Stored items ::

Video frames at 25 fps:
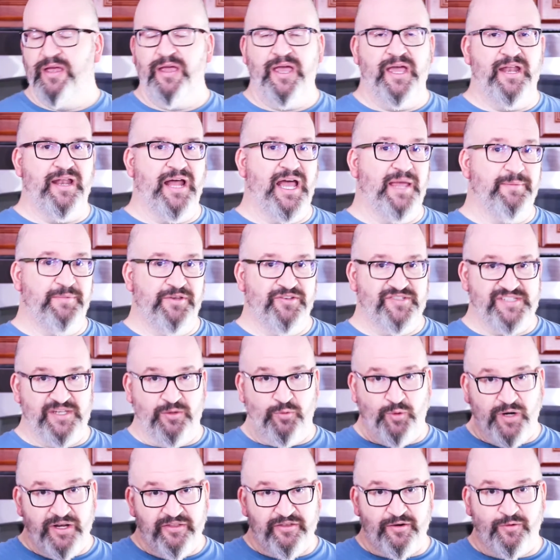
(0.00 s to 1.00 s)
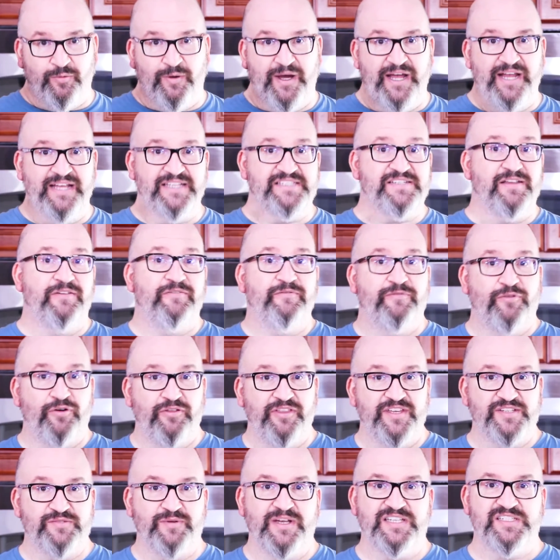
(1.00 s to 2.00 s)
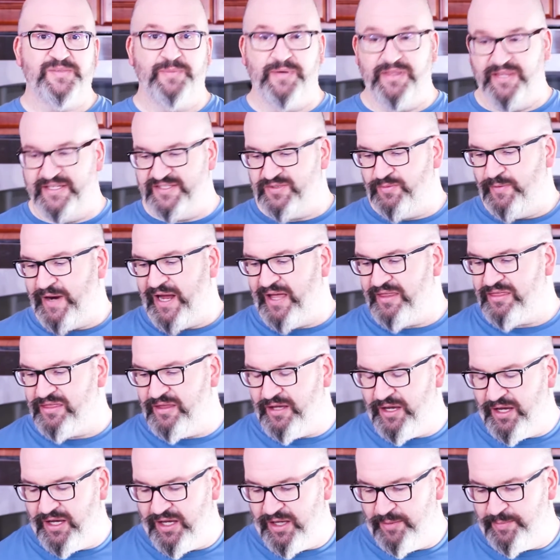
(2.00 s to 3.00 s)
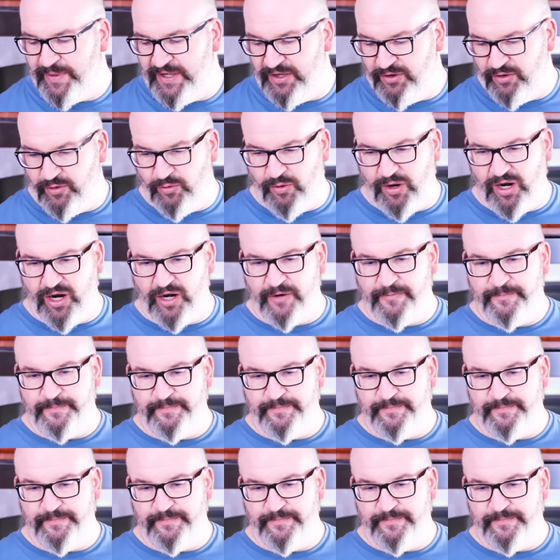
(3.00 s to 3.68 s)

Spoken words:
And I'm using one of their wines for this recipe, this Rath Pinot Noir.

Directions for this task :: An exact reprint of every record is required, with the pictures omitted.

Expected answer ::
Video frames at 25 fps:
(0.00 s to 1.00 s)
(1.00 s to 2.00 s)
(2.00 s to 3.00 s)
(3.00 s to 3.68 s)

Spoken words:
And I'm using one of their wines for this recipe, this Rath Pinot Noir.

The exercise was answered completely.